**Task to complete**
Every entry below should appear in the answer exactly as written, apart from the pictures.

**Available data**
"""
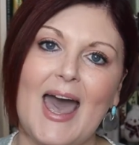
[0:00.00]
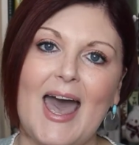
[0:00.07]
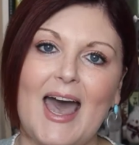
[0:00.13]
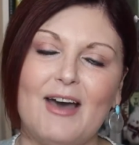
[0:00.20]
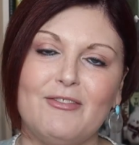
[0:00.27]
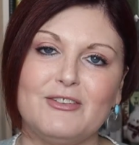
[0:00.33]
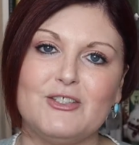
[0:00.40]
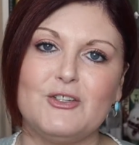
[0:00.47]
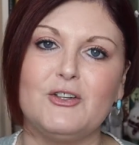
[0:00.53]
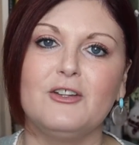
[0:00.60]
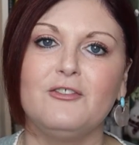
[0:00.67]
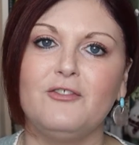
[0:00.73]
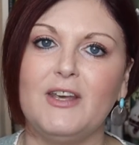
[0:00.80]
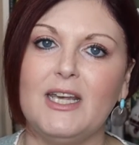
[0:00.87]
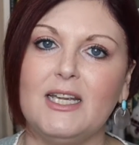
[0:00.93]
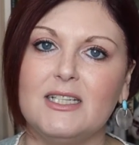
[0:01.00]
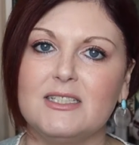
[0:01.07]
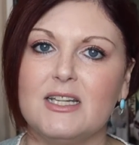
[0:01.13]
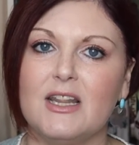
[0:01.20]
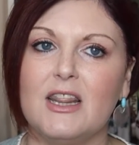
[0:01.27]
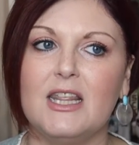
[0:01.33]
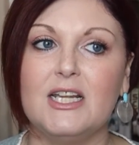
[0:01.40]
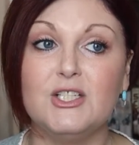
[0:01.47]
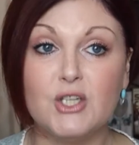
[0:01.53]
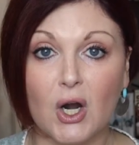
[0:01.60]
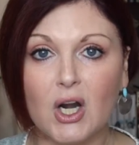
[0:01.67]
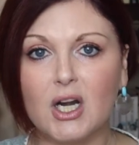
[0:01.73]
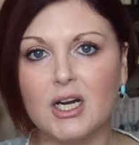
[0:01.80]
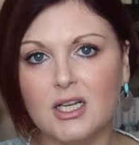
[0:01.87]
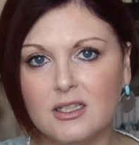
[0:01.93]
have to defeat the
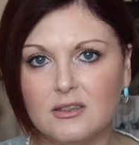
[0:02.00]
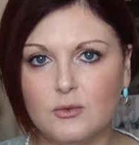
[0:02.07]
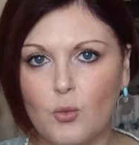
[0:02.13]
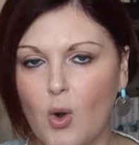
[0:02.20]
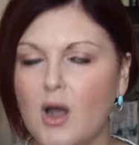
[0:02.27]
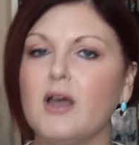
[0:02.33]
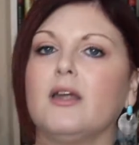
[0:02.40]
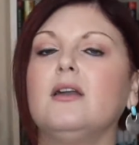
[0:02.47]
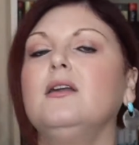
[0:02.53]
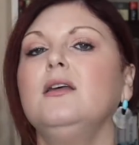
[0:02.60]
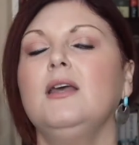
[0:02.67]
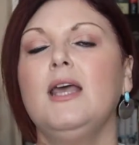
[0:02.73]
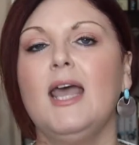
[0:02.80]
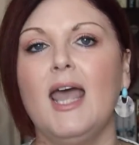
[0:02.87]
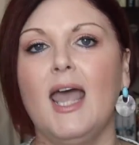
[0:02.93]
Dark One,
"""
**Task output**
[0:00.00]
[0:00.07]
[0:00.13]
[0:00.20]
[0:00.27]
[0:00.33]
[0:00.40]
[0:00.47]
[0:00.53]
[0:00.60]
[0:00.67]
[0:00.73]
[0:00.80]
[0:00.87]
[0:00.93]
[0:01.00]
[0:01.07]
[0:01.13]
[0:01.20]
[0:01.27]
[0:01.33]
[0:01.40]
[0:01.47]
[0:01.53]
[0:01.60]
[0:01.67]
[0:01.73]
[0:01.80]
[0:01.87]
[0:01.93]
have to defeat the
[0:02.00]
[0:02.07]
[0:02.13]
[0:02.20]
[0:02.27]
[0:02.33]
[0:02.40]
[0:02.47]
[0:02.53]
[0:02.60]
[0:02.67]
[0:02.73]
[0:02.80]
[0:02.87]
[0:02.93]
Dark One,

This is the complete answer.